Every entry below needs to be repeated exactly as written.

■ Available data ■
BEGIN
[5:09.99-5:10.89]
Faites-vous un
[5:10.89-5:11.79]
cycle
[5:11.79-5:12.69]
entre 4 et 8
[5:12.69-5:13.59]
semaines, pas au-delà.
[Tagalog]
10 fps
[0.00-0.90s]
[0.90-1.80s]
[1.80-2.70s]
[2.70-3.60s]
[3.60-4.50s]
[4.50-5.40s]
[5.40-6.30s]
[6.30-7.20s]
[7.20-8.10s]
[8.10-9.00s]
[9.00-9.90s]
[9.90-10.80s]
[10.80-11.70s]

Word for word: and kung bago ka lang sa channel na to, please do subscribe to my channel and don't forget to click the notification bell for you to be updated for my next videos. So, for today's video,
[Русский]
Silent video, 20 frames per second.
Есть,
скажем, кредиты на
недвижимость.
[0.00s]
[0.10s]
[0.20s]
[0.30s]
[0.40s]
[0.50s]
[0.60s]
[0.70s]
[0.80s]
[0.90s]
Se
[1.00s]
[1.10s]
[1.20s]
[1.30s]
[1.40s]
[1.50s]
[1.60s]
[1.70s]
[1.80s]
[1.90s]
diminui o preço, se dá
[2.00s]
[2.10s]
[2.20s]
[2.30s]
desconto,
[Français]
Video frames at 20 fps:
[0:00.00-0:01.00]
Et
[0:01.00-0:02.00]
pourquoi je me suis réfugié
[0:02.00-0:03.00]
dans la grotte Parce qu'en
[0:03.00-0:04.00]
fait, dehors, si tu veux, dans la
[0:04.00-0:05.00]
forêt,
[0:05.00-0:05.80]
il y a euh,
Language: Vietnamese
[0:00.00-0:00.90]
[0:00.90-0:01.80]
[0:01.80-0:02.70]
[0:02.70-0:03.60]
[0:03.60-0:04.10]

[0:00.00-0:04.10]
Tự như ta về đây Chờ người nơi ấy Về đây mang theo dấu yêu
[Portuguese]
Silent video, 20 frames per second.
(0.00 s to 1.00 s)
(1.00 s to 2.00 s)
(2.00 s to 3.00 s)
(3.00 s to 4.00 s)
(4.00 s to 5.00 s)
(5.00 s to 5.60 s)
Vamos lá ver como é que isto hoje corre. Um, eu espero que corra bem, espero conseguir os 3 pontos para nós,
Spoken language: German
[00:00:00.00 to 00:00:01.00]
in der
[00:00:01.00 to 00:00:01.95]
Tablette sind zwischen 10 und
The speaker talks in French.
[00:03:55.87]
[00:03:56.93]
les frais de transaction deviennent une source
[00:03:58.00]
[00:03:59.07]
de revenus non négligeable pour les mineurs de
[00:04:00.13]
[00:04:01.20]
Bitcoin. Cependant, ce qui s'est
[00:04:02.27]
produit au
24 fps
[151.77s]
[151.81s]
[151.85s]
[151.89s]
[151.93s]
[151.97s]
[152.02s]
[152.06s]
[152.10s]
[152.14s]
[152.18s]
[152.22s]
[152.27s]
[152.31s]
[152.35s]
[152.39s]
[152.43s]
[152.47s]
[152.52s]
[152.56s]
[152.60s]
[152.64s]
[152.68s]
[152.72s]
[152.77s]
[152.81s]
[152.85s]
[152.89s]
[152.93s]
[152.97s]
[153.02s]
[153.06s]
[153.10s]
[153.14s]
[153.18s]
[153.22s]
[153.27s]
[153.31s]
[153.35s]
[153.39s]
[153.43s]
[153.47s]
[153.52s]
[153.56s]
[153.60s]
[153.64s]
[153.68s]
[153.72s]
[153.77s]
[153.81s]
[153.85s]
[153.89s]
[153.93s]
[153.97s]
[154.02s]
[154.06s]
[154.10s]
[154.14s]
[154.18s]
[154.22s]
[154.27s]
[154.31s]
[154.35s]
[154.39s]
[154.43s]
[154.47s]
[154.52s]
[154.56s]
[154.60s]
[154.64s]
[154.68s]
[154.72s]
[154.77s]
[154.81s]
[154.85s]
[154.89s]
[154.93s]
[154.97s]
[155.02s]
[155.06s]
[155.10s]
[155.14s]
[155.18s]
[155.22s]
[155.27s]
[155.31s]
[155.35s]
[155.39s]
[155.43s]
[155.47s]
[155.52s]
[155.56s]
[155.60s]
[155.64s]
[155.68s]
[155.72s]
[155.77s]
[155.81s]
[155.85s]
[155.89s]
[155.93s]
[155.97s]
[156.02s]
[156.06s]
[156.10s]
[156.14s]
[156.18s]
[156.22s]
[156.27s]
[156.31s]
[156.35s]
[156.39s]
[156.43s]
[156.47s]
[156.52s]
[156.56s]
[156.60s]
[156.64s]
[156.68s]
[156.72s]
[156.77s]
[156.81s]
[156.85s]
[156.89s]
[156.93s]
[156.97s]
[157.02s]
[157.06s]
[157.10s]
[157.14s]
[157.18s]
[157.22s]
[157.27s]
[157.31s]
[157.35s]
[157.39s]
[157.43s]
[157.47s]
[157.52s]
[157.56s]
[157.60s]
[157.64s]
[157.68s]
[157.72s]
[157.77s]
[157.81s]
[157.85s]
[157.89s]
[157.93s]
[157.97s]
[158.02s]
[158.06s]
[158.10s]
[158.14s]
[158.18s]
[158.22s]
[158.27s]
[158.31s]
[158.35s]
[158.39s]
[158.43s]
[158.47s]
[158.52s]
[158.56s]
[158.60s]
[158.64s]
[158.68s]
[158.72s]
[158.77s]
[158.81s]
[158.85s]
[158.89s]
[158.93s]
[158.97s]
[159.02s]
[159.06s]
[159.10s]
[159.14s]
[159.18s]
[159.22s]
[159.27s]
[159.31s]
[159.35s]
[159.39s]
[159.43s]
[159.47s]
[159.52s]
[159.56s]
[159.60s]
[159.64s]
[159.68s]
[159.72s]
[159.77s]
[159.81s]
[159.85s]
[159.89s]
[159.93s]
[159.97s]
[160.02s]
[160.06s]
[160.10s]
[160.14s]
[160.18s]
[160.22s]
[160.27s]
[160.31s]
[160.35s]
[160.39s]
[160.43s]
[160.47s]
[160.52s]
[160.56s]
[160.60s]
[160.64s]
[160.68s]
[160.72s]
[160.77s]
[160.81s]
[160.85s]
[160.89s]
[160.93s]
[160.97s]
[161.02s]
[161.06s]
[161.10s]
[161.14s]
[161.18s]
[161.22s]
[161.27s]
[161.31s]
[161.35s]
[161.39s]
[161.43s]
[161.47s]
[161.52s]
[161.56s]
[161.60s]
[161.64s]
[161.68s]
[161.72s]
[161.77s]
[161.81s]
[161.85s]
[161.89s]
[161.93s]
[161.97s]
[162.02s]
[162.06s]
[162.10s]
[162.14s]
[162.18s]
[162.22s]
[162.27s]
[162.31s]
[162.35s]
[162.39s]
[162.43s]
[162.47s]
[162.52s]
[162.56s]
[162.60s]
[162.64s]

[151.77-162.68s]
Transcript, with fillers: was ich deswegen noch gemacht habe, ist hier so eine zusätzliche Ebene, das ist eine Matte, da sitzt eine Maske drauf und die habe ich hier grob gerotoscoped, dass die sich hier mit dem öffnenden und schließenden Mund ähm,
END
■ Your solution ■
[5:09.99-5:10.89]
Faites-vous un
[5:10.89-5:11.79]
cycle
[5:11.79-5:12.69]
entre 4 et 8
[5:12.69-5:13.59]
semaines, pas au-delà.
[Tagalog]
10 fps
[0.00-0.90s]
[0.90-1.80s]
[1.80-2.70s]
[2.70-3.60s]
[3.60-4.50s]
[4.50-5.40s]
[5.40-6.30s]
[6.30-7.20s]
[7.20-8.10s]
[8.10-9.00s]
[9.00-9.90s]
[9.90-10.80s]
[10.80-11.70s]

Word for word: and kung bago ka lang sa channel na to, please do subscribe to my channel and don't forget to click the notification bell for you to be updated for my next videos. So, for today's video,
[Русский]
Silent video, 20 frames per second.
Есть,
скажем, кредиты на
недвижимость.
[0.00s]
[0.10s]
[0.20s]
[0.30s]
[0.40s]
[0.50s]
[0.60s]
[0.70s]
[0.80s]
[0.90s]
Se
[1.00s]
[1.10s]
[1.20s]
[1.30s]
[1.40s]
[1.50s]
[1.60s]
[1.70s]
[1.80s]
[1.90s]
diminui o preço, se dá
[2.00s]
[2.10s]
[2.20s]
[2.30s]
desconto,
[Français]
Video frames at 20 fps:
[0:00.00-0:01.00]
Et
[0:01.00-0:02.00]
pourquoi je me suis réfugié
[0:02.00-0:03.00]
dans la grotte Parce qu'en
[0:03.00-0:04.00]
fait, dehors, si tu veux, dans la
[0:04.00-0:05.00]
forêt,
[0:05.00-0:05.80]
il y a euh,
Language: Vietnamese
[0:00.00-0:00.90]
[0:00.90-0:01.80]
[0:01.80-0:02.70]
[0:02.70-0:03.60]
[0:03.60-0:04.10]

[0:00.00-0:04.10]
Tự như ta về đây Chờ người nơi ấy Về đây mang theo dấu yêu
[Portuguese]
Silent video, 20 frames per second.
(0.00 s to 1.00 s)
(1.00 s to 2.00 s)
(2.00 s to 3.00 s)
(3.00 s to 4.00 s)
(4.00 s to 5.00 s)
(5.00 s to 5.60 s)
Vamos lá ver como é que isto hoje corre. Um, eu espero que corra bem, espero conseguir os 3 pontos para nós,
Spoken language: German
[00:00:00.00 to 00:00:01.00]
in der
[00:00:01.00 to 00:00:01.95]
Tablette sind zwischen 10 und
The speaker talks in French.
[00:03:55.87]
[00:03:56.93]
les frais de transaction deviennent une source
[00:03:58.00]
[00:03:59.07]
de revenus non négligeable pour les mineurs de
[00:04:00.13]
[00:04:01.20]
Bitcoin. Cependant, ce qui s'est
[00:04:02.27]
produit au
24 fps
[151.77s]
[151.81s]
[151.85s]
[151.89s]
[151.93s]
[151.97s]
[152.02s]
[152.06s]
[152.10s]
[152.14s]
[152.18s]
[152.22s]
[152.27s]
[152.31s]
[152.35s]
[152.39s]
[152.43s]
[152.47s]
[152.52s]
[152.56s]
[152.60s]
[152.64s]
[152.68s]
[152.72s]
[152.77s]
[152.81s]
[152.85s]
[152.89s]
[152.93s]
[152.97s]
[153.02s]
[153.06s]
[153.10s]
[153.14s]
[153.18s]
[153.22s]
[153.27s]
[153.31s]
[153.35s]
[153.39s]
[153.43s]
[153.47s]
[153.52s]
[153.56s]
[153.60s]
[153.64s]
[153.68s]
[153.72s]
[153.77s]
[153.81s]
[153.85s]
[153.89s]
[153.93s]
[153.97s]
[154.02s]
[154.06s]
[154.10s]
[154.14s]
[154.18s]
[154.22s]
[154.27s]
[154.31s]
[154.35s]
[154.39s]
[154.43s]
[154.47s]
[154.52s]
[154.56s]
[154.60s]
[154.64s]
[154.68s]
[154.72s]
[154.77s]
[154.81s]
[154.85s]
[154.89s]
[154.93s]
[154.97s]
[155.02s]
[155.06s]
[155.10s]
[155.14s]
[155.18s]
[155.22s]
[155.27s]
[155.31s]
[155.35s]
[155.39s]
[155.43s]
[155.47s]
[155.52s]
[155.56s]
[155.60s]
[155.64s]
[155.68s]
[155.72s]
[155.77s]
[155.81s]
[155.85s]
[155.89s]
[155.93s]
[155.97s]
[156.02s]
[156.06s]
[156.10s]
[156.14s]
[156.18s]
[156.22s]
[156.27s]
[156.31s]
[156.35s]
[156.39s]
[156.43s]
[156.47s]
[156.52s]
[156.56s]
[156.60s]
[156.64s]
[156.68s]
[156.72s]
[156.77s]
[156.81s]
[156.85s]
[156.89s]
[156.93s]
[156.97s]
[157.02s]
[157.06s]
[157.10s]
[157.14s]
[157.18s]
[157.22s]
[157.27s]
[157.31s]
[157.35s]
[157.39s]
[157.43s]
[157.47s]
[157.52s]
[157.56s]
[157.60s]
[157.64s]
[157.68s]
[157.72s]
[157.77s]
[157.81s]
[157.85s]
[157.89s]
[157.93s]
[157.97s]
[158.02s]
[158.06s]
[158.10s]
[158.14s]
[158.18s]
[158.22s]
[158.27s]
[158.31s]
[158.35s]
[158.39s]
[158.43s]
[158.47s]
[158.52s]
[158.56s]
[158.60s]
[158.64s]
[158.68s]
[158.72s]
[158.77s]
[158.81s]
[158.85s]
[158.89s]
[158.93s]
[158.97s]
[159.02s]
[159.06s]
[159.10s]
[159.14s]
[159.18s]
[159.22s]
[159.27s]
[159.31s]
[159.35s]
[159.39s]
[159.43s]
[159.47s]
[159.52s]
[159.56s]
[159.60s]
[159.64s]
[159.68s]
[159.72s]
[159.77s]
[159.81s]
[159.85s]
[159.89s]
[159.93s]
[159.97s]
[160.02s]
[160.06s]
[160.10s]
[160.14s]
[160.18s]
[160.22s]
[160.27s]
[160.31s]
[160.35s]
[160.39s]
[160.43s]
[160.47s]
[160.52s]
[160.56s]
[160.60s]
[160.64s]
[160.68s]
[160.72s]
[160.77s]
[160.81s]
[160.85s]
[160.89s]
[160.93s]
[160.97s]
[161.02s]
[161.06s]
[161.10s]
[161.14s]
[161.18s]
[161.22s]
[161.27s]
[161.31s]
[161.35s]
[161.39s]
[161.43s]
[161.47s]
[161.52s]
[161.56s]
[161.60s]
[161.64s]
[161.68s]
[161.72s]
[161.77s]
[161.81s]
[161.85s]
[161.89s]
[161.93s]
[161.97s]
[162.02s]
[162.06s]
[162.10s]
[162.14s]
[162.18s]
[162.22s]
[162.27s]
[162.31s]
[162.35s]
[162.39s]
[162.43s]
[162.47s]
[162.52s]
[162.56s]
[162.60s]
[162.64s]

[151.77-162.68s]
Transcript, with fillers: was ich deswegen noch gemacht habe, ist hier so eine zusätzliche Ebene, das ist eine Matte, da sitzt eine Maske drauf und die habe ich hier grob gerotoscoped, dass die sich hier mit dem öffnenden und schließenden Mund ähm,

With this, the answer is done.